= Task directions =
Please set down exactly the lines from the one that contains "[0.90-1.80s]" through the end of the material, leaving out every picture.

= Supplied records =
================================

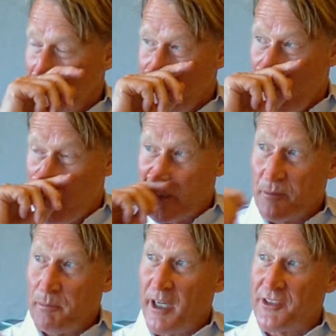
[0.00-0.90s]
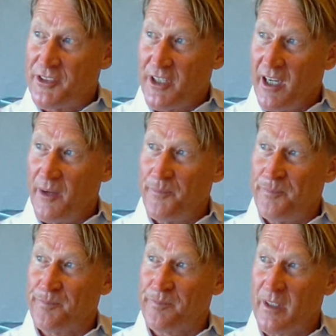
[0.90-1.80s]
No, but
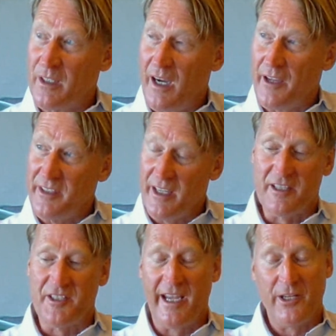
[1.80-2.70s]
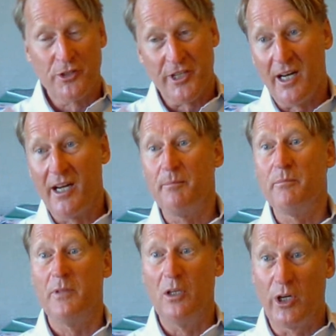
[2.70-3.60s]
I think take your
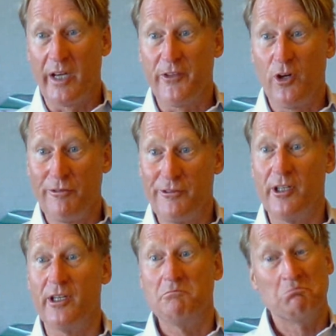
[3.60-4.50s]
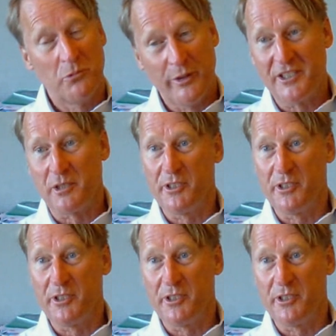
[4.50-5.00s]
time, look at the offer, read some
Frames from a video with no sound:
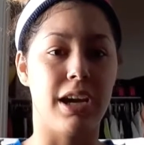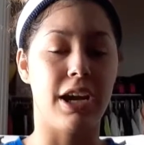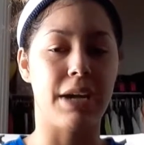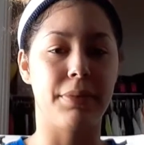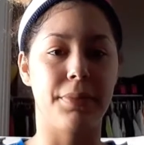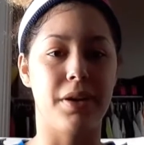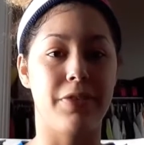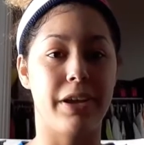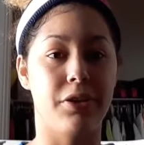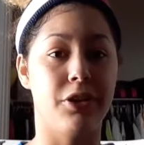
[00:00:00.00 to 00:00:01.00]
I had my mom
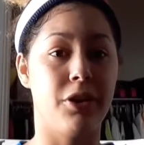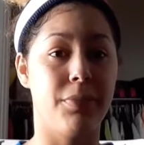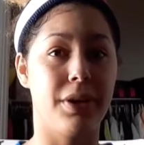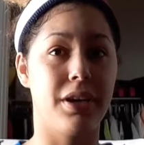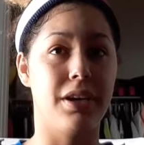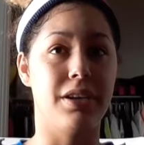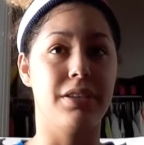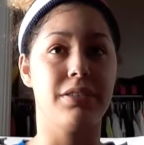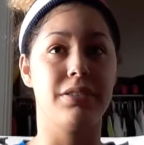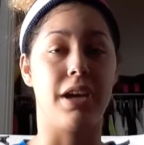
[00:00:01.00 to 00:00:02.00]
write a note
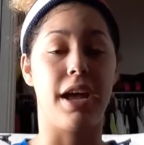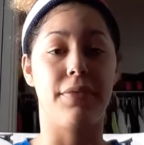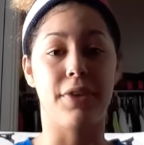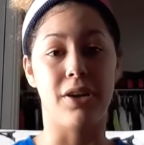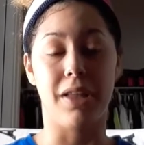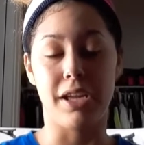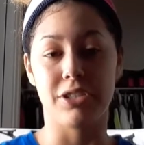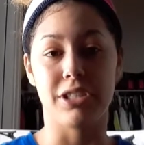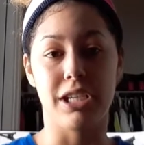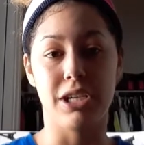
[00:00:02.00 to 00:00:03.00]
because I felt like
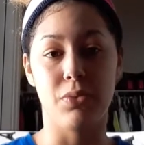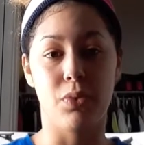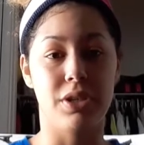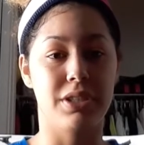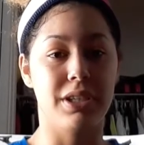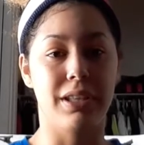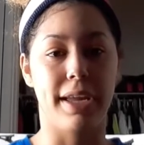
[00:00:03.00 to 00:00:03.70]
she wasn't,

================================

= Result below =
[0.90-1.80s]
No, but
[1.80-2.70s]
[2.70-3.60s]
I think take your
[3.60-4.50s]
[4.50-5.00s]
time, look at the offer, read some
Frames from a video with no sound:
[00:00:00.00 to 00:00:01.00]
I had my mom
[00:00:01.00 to 00:00:02.00]
write a note
[00:00:02.00 to 00:00:03.00]
because I felt like
[00:00:03.00 to 00:00:03.70]
she wasn't,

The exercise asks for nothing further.